[Start of Attachment]

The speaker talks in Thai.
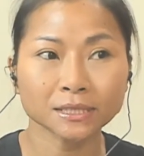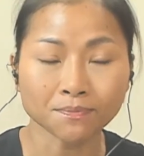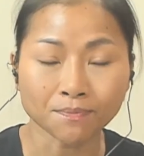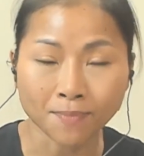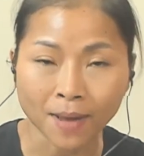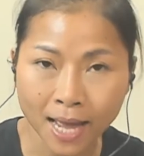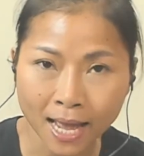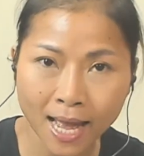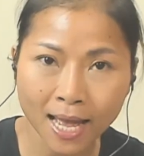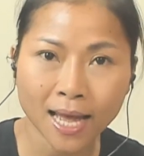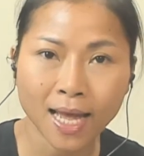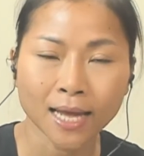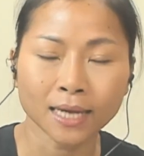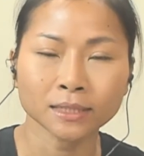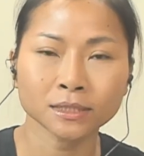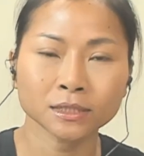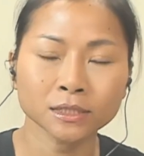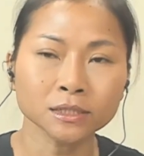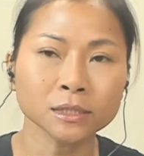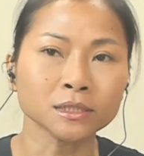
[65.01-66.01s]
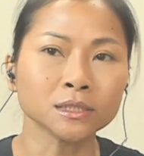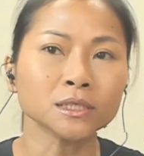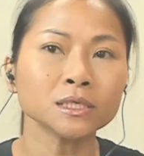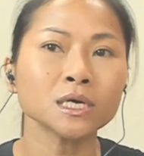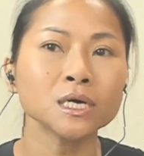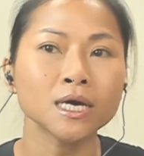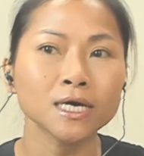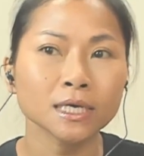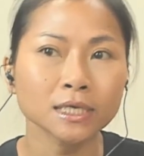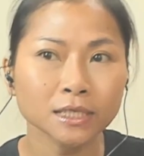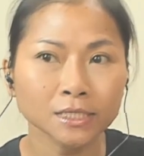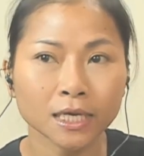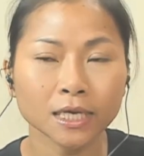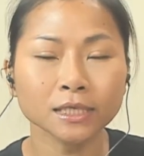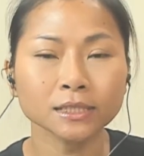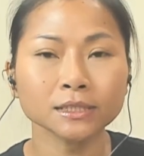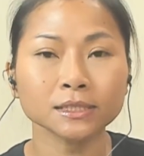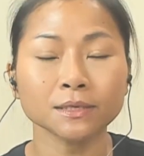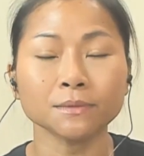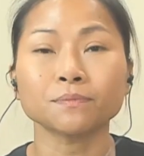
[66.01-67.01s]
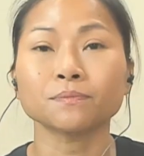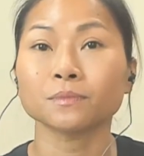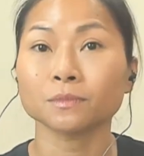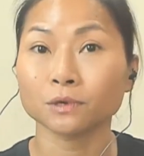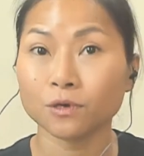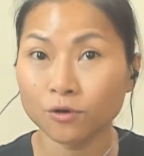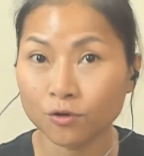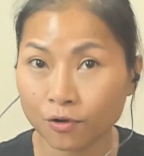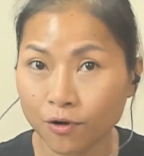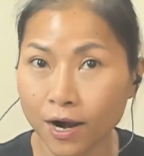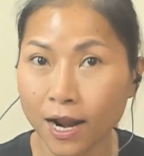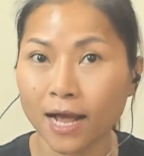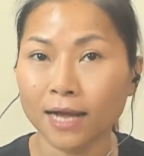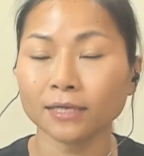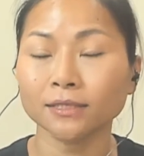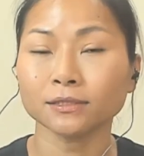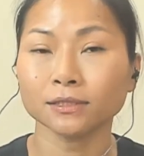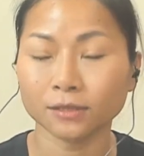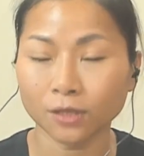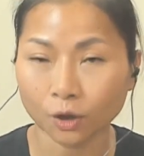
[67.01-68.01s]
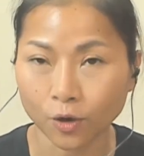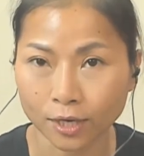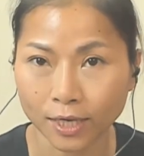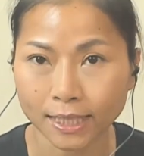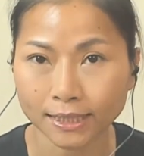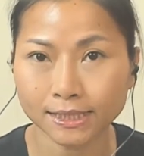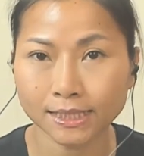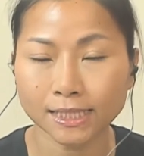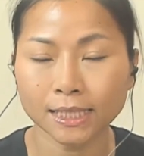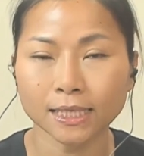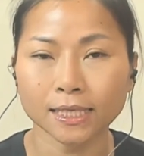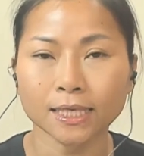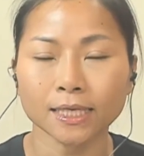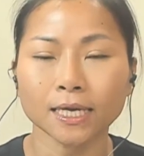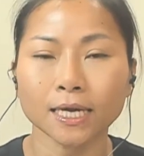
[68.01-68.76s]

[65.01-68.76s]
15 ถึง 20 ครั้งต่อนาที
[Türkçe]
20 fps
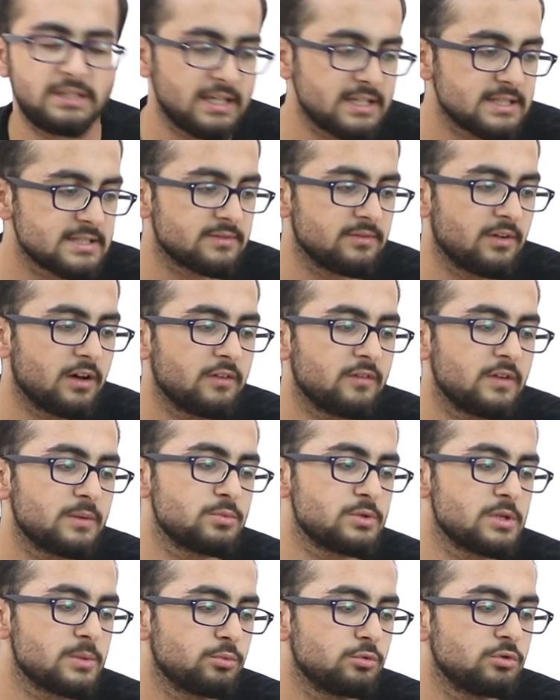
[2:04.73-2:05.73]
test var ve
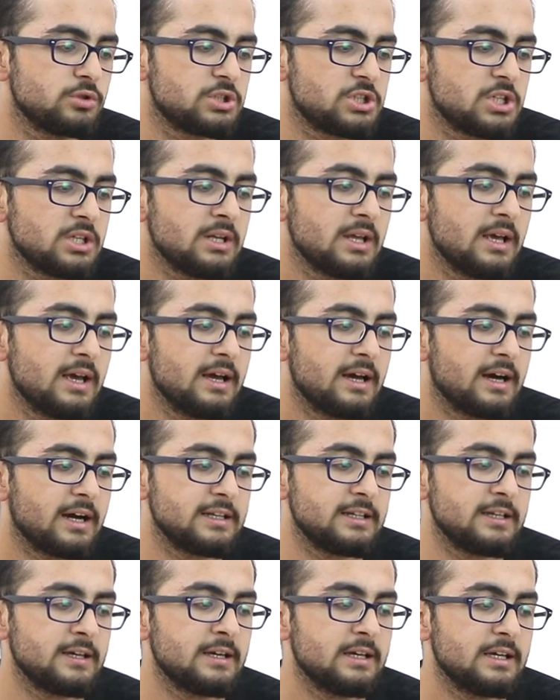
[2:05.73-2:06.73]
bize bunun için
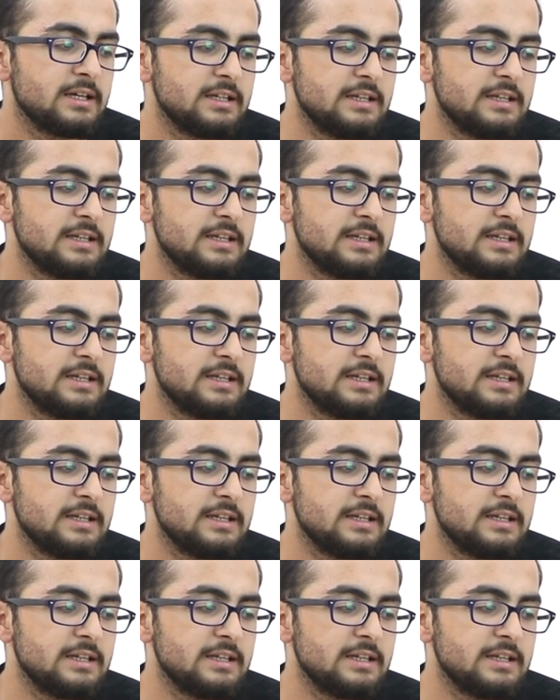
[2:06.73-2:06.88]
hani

[End of Attachment]

■ Exercise
Write the full listing out again with every line unchanged, but include no pictures.

■ Response below
The speaker talks in Thai.
[65.01-66.01s]
[66.01-67.01s]
[67.01-68.01s]
[68.01-68.76s]

[65.01-68.76s]
15 ถึง 20 ครั้งต่อนาที
[Türkçe]
20 fps
[2:04.73-2:05.73]
test var ve
[2:05.73-2:06.73]
bize bunun için
[2:06.73-2:06.88]
hani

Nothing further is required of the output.